The upper Midwest has the worst drunken-driving rates in the country, according to a government report that says 15 percent of adult drivers nationally report driving under the influence of alcohol in the previous year.
Wisconsin leads the way. The federal government estimates more than a quarter of the state's adult drivers had driven under the influence. Rounding out the worst five are North Dakota, Minnesota, Nebraska and South Dakota.
Utah had the lowest incidence of drunken driving. It was the only state where fewer than 10 percent of adult motorists reported driving under the influence. Following closely behind were a slew of Southern states that often fare poorly when it comes to government health statistics. This time, however, they're serving as models. West Virginia, Arkansas, Kentucky and North Carolina all had drunken-driving rates for the prior year of less than 11 percent.
The report on drunken driving relies on data obtained from the National Survey on Drug Use and Health. The survey asked 127,283 adults in 2004, 2005 and 2006 whether they had driven under the influence in the past year.
Heaviest consumption in North
Health experts say the state-by-state breakdowns support other surveys showing that residents in northern states are more likely to engage in heavy alcohol consumption.
"It's not surprising, but it means that these jurisdictions should take this data and think about how they approach public education campaigns and enforcement campaigns,'' said Dr. H.Westley Clark of the Substance Abuse and Mental Health Services Administration.

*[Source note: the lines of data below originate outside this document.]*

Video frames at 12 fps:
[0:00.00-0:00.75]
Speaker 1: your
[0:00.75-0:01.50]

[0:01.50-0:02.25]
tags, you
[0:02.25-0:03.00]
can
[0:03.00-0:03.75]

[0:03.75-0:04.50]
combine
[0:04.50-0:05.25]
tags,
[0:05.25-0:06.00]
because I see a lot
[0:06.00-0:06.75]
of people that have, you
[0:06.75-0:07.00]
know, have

Clark said states with the lowest rates for driving under the influence shouldn't take comfort in the data.
"Even in Utah, which reported the nation's lowest rate, nearly one in 10 drivers report driving under the influence of alcohol within the past year,'' Clark said. "So, even in states that have low consumption rates or low DUI rates, they too need to reflect on the approach they're taking. We don't want people to lull themselves into a false sense of security.''
It's illegal to drive with a blood alcohol level of 0.08 percent or higher.

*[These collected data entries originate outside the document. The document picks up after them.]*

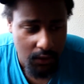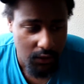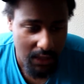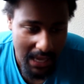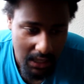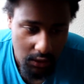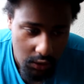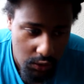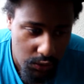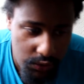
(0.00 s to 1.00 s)
You can
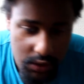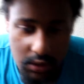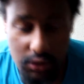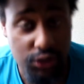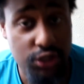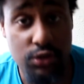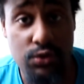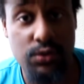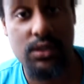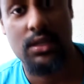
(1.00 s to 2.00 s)
use your
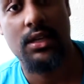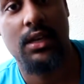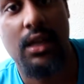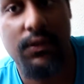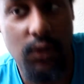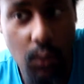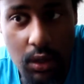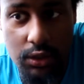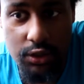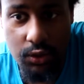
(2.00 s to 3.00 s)
shoes if you
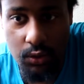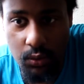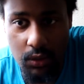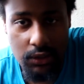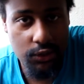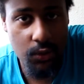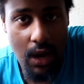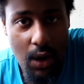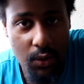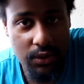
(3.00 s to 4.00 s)
want to 1 to 2
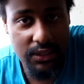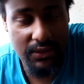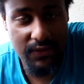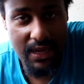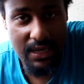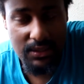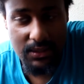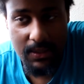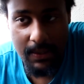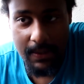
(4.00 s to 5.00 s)
hours in
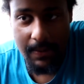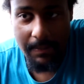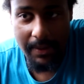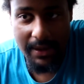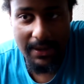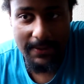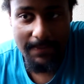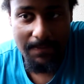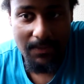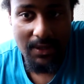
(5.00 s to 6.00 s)
advance, but
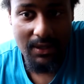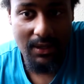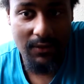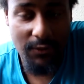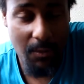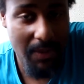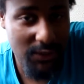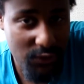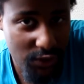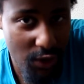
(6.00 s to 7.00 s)
for
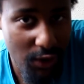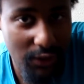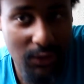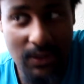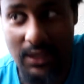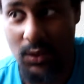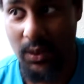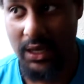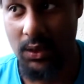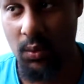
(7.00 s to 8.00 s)
best result you need to
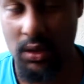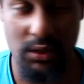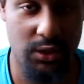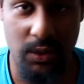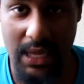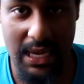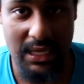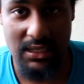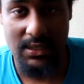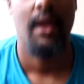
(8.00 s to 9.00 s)
wait 1 to 2
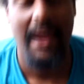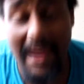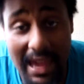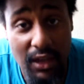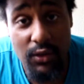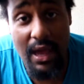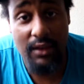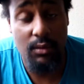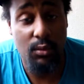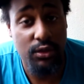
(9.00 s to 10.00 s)
days, and you
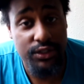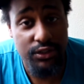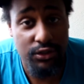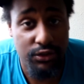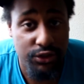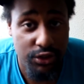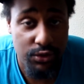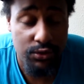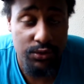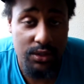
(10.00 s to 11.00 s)
have to moisten your
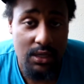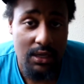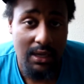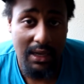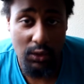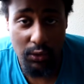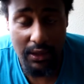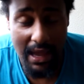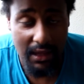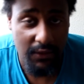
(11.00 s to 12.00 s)
shoes in order
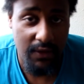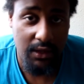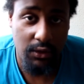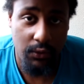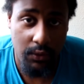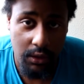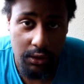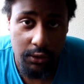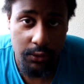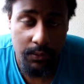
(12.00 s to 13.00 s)
to activate the Gorilla
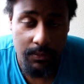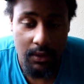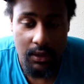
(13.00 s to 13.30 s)
Glue.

In the past decade, the number of impaired drivers involved in alcohol-related crashes has remained relatively stable — from 12,348 in 1996 to 12,491 in 2006. Those figures cover drivers with a blood-alcohol level of 0.08 percent or higher.
The federal government also released estimates of driving under the influence of illicit drugs. The rates were highest in the District of Columbia, 7 percent; Rhode Island, 6.8 percent; and Massachusetts, 6.4 percent.
The states with the lowest rates for driving under the influence of illicit drugs within the past year were New Jersey, 3.2 percent; Alabama, 3.4 percent; and North Dakota and South Dakota, 3.5 percent.